In a talk from 2015 Andrei Alexandrescu outlines some atrocities of the std::allocator interface, shortly highlighting how it’s not in fact about allocation and proposing a different way of thinking about these allocators that would make them more usable and modular. Or, to quote from the description:
std::allocator has an inglorious past, murky present, and cheerless future. STL introduced allocators as a stop gap for the now antiquated segmented memory models of the 1990s. Their design was limited and in many ways wasn’t even aiming at helping allocation that much. Because allocators were there, they simply continued being there, up to the point they became impossible to either uproot or make work, in spite of valiant effort spent by the community.
This talk discusses the full design of a memory allocator created from first principles. It is generic, componentized, and composable for supporting application-specific allocation patterns.

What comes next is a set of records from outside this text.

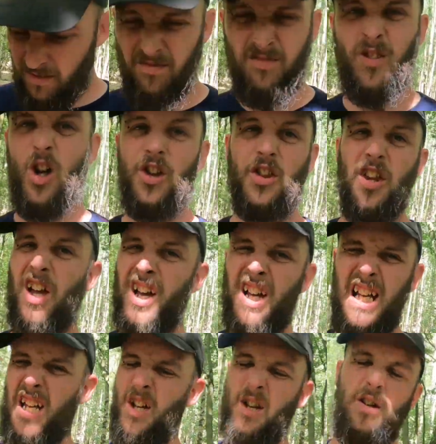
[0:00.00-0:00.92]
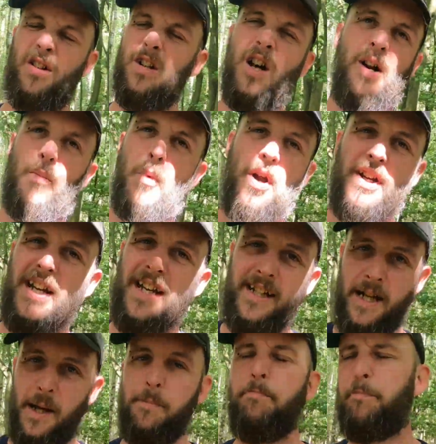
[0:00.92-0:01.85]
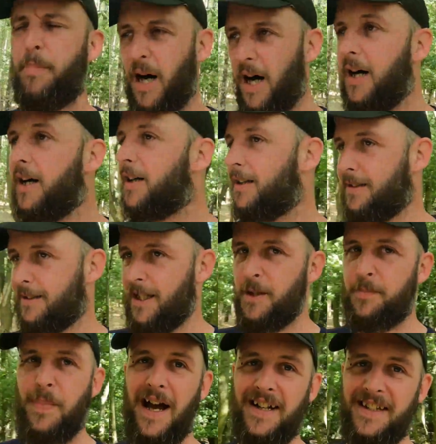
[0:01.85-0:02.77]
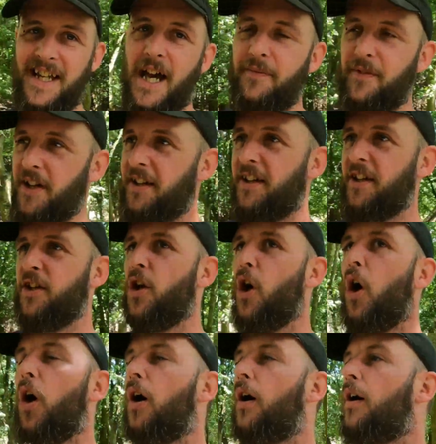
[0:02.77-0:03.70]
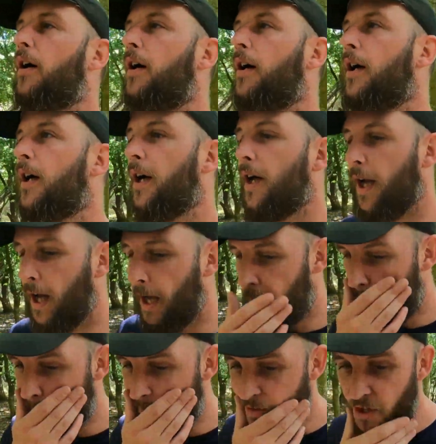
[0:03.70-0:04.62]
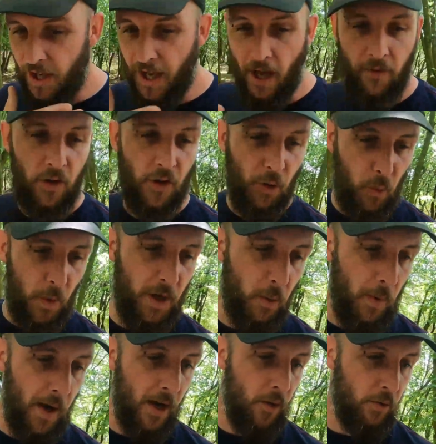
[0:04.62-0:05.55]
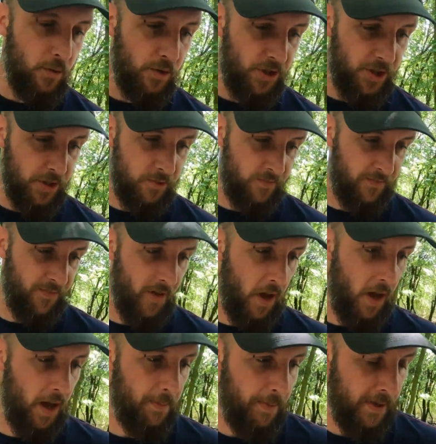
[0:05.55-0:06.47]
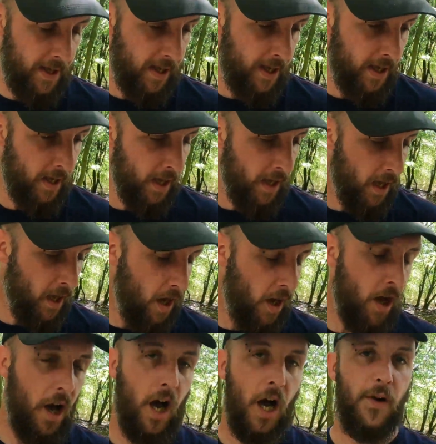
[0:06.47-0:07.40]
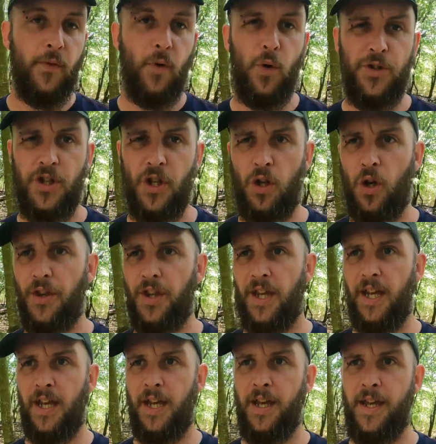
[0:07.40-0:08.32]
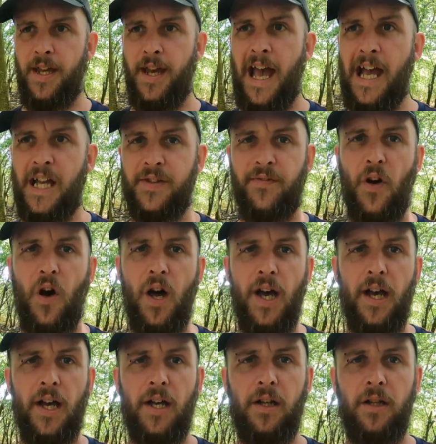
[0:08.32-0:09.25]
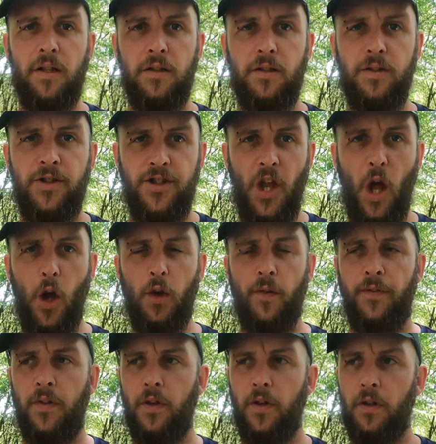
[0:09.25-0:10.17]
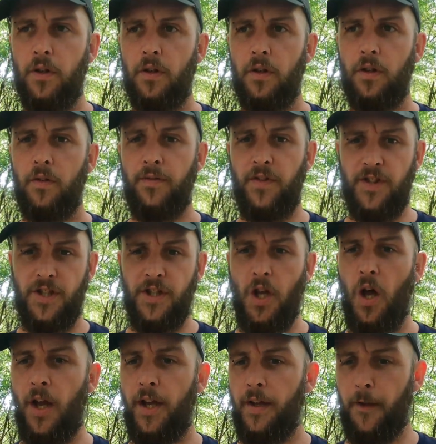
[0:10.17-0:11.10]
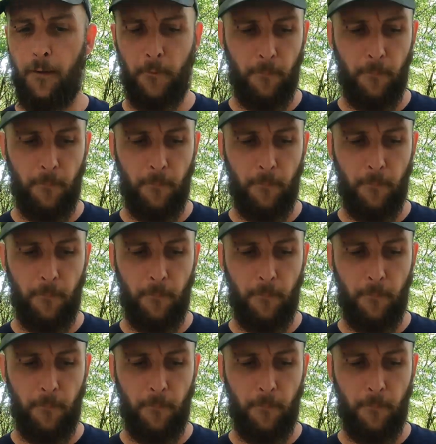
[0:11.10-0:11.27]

I won't need it, but it's better to have it than not. So yeah, I've got the Winterwell fire pit. I've also got the X-Fire stove for tonight.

Ever since I watched that talk I have expected some kind of proposal to follow from it, since the idea seemed so sound and usable. I’ve had to work with std::allocator in the past and it made me understand the need for C++20 concepts for the first time when my screen screamed at me in candidate function not viable.
But nothing seems to have come from it? Has it been decided somewhere that concepts would be sufficient to at least mediate the symptoms of std::allocator (if so, where/when?) or is it a backwards-compatibility problem? Is something related to this on the roadmap for a future C++ version?